→ **Task item**: Could you restate word for word the lines running from the one with "[0:00.80-0:01.00]" to the end of the data, both ends included, but without pictures?
▼▼▼
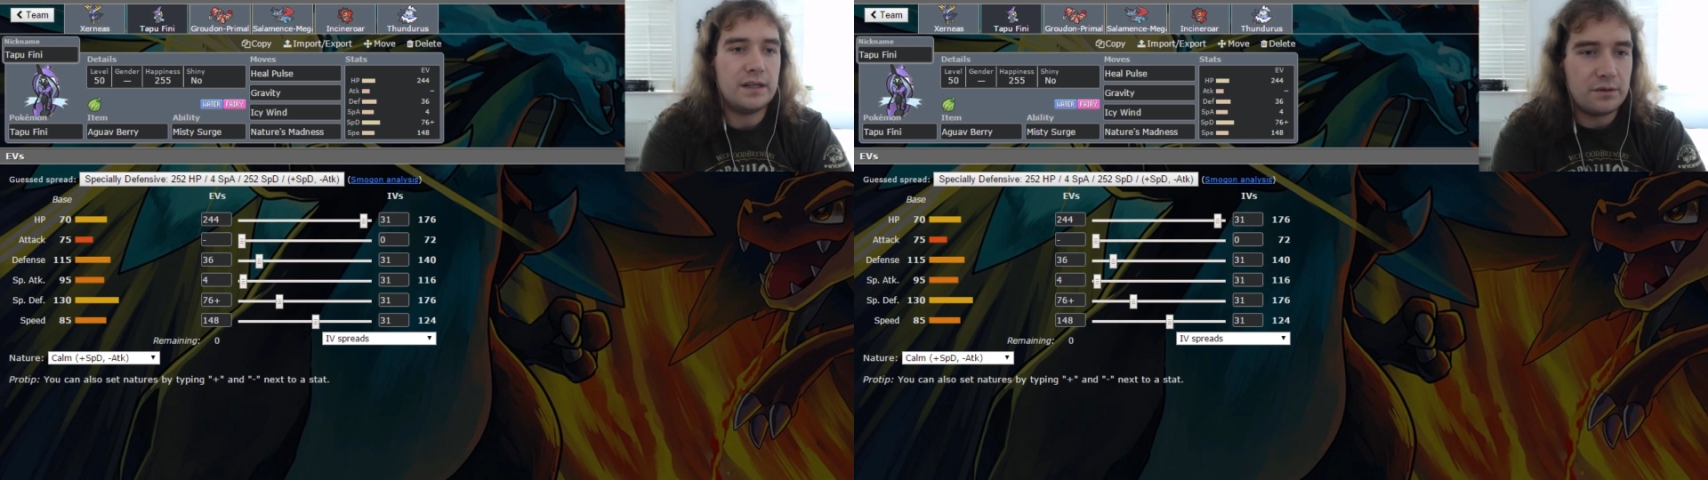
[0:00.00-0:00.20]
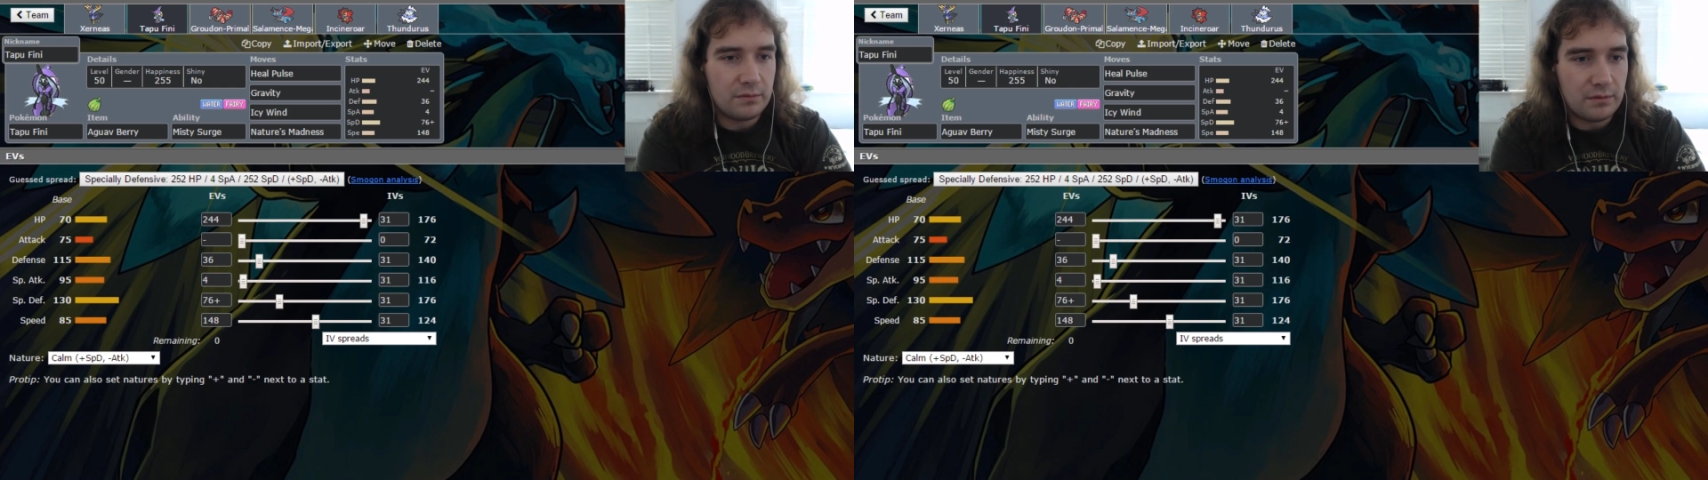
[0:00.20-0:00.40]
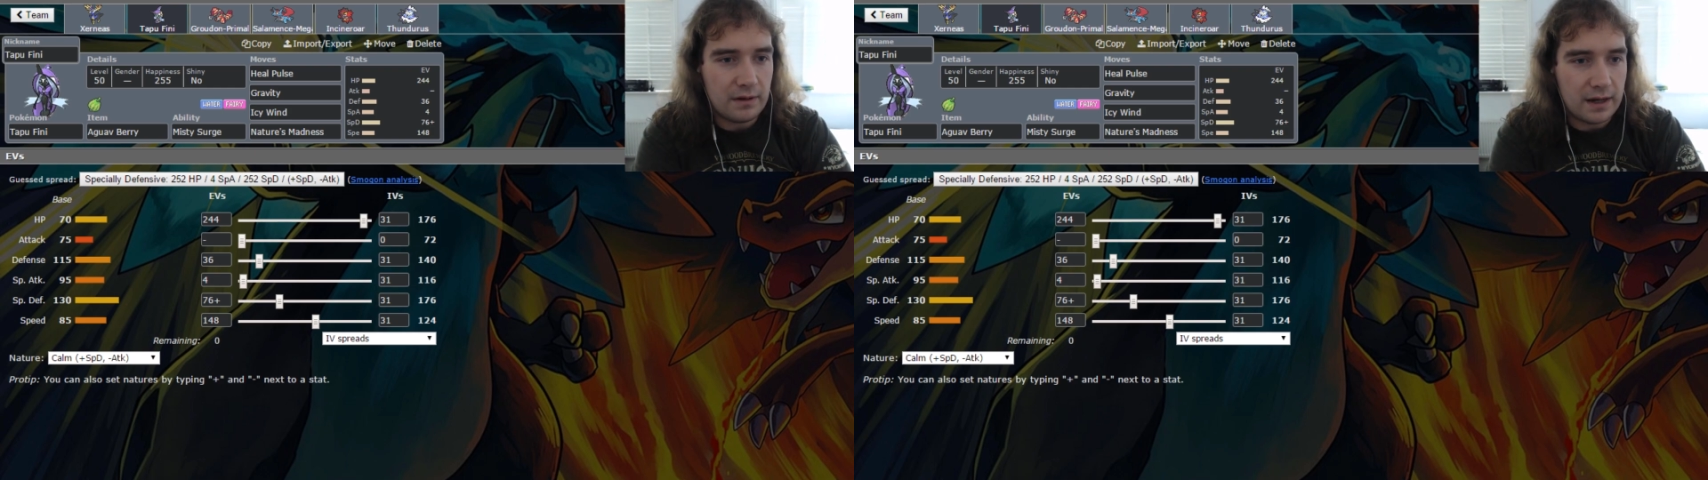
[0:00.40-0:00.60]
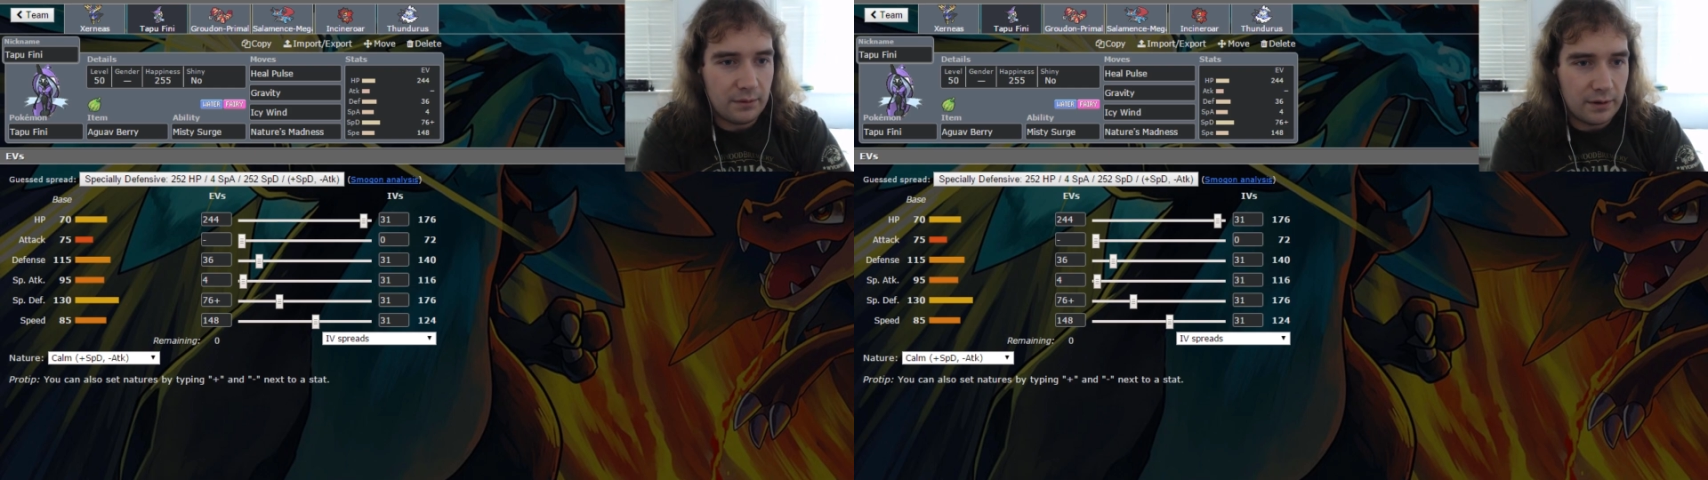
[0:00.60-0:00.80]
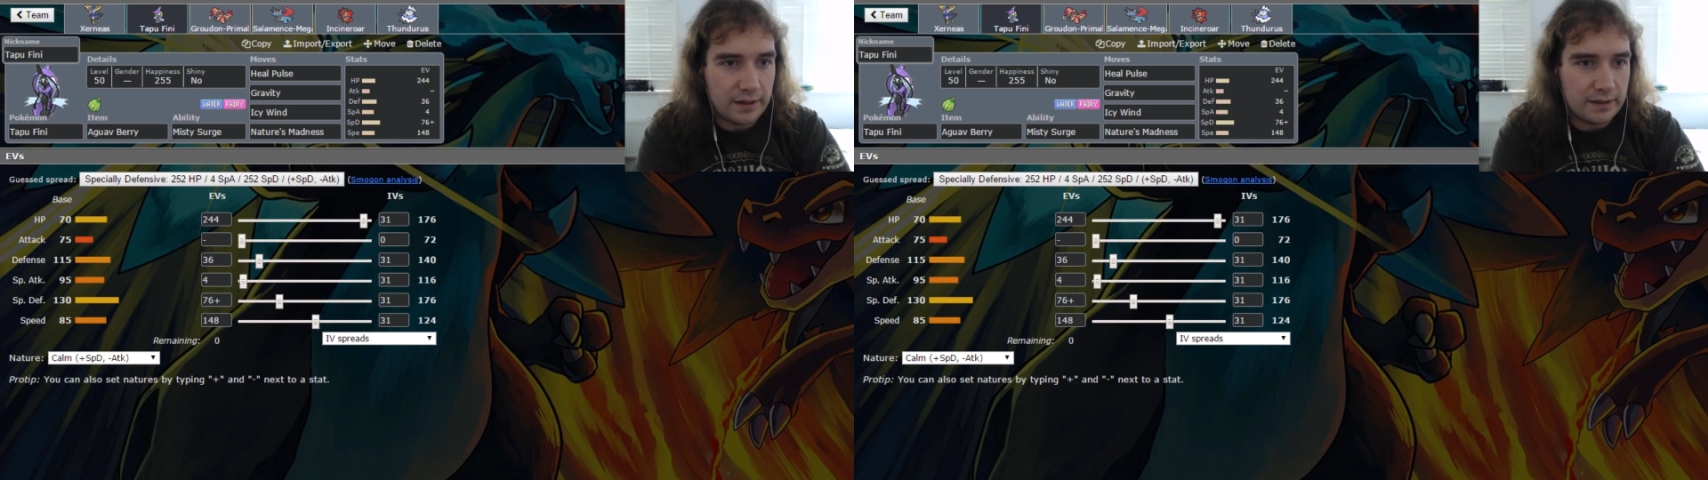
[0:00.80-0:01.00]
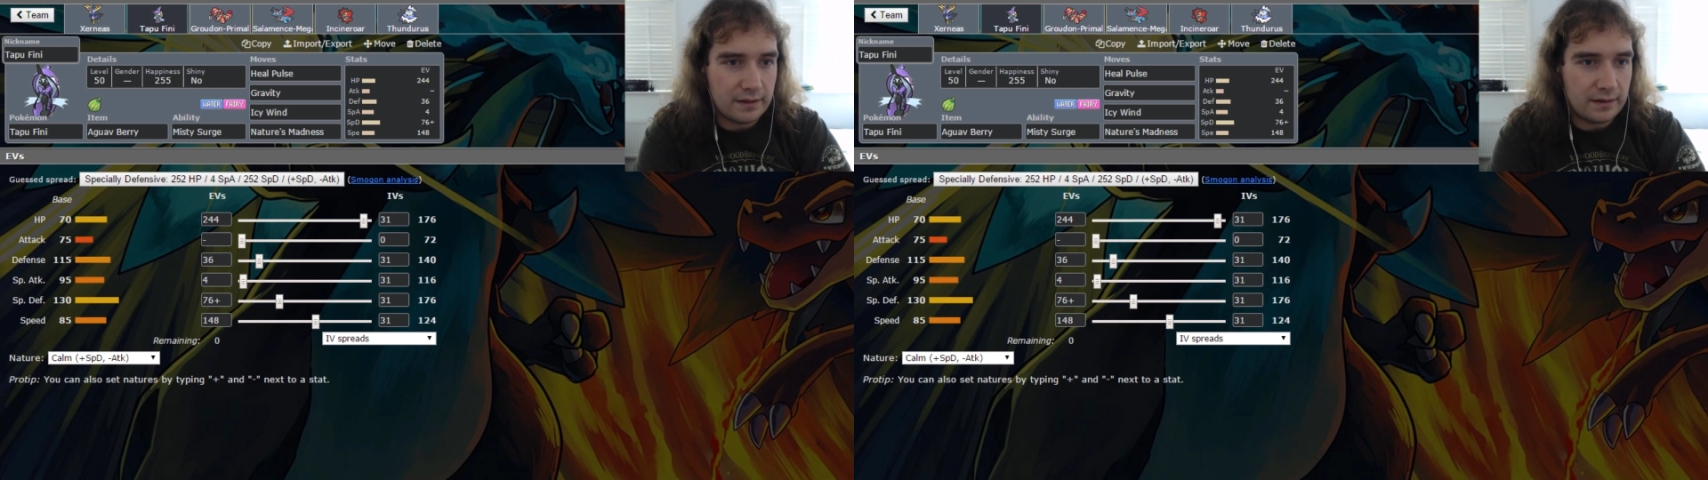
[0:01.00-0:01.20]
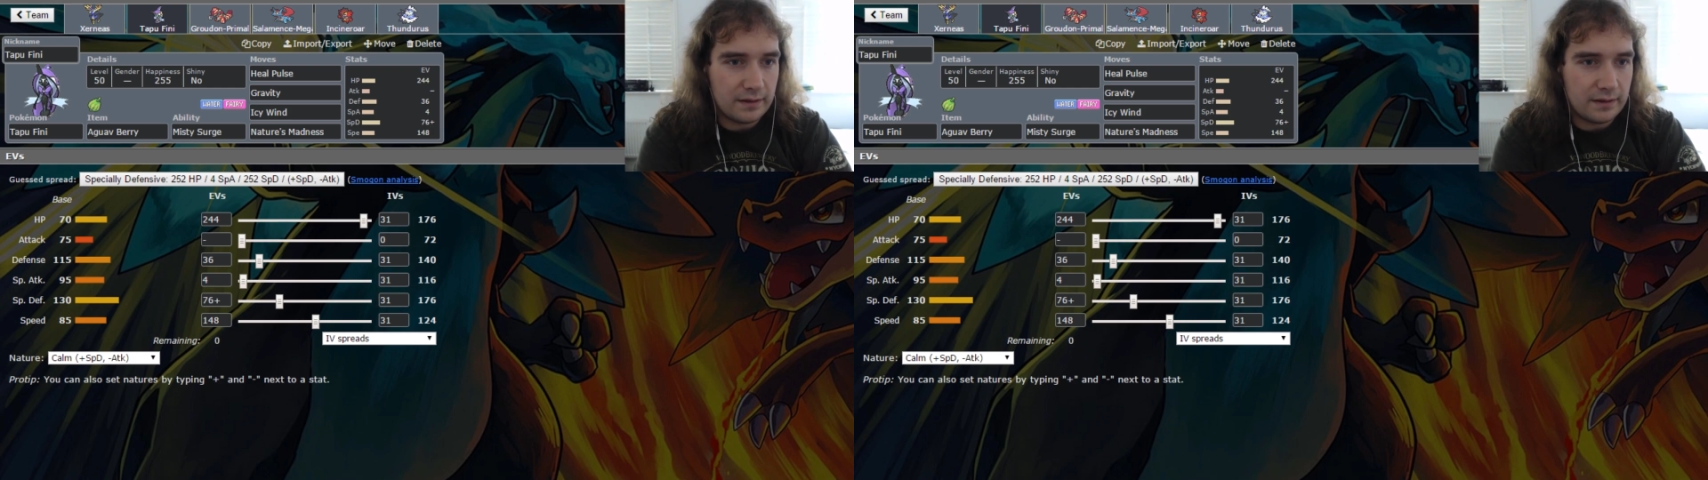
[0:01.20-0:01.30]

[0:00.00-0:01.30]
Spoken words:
knew I wanted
▲▲▲
→ **Response box**:
[0:00.80-0:01.00]
[0:01.00-0:01.20]
[0:01.20-0:01.30]

[0:00.00-0:01.30]
Spoken words:
knew I wanted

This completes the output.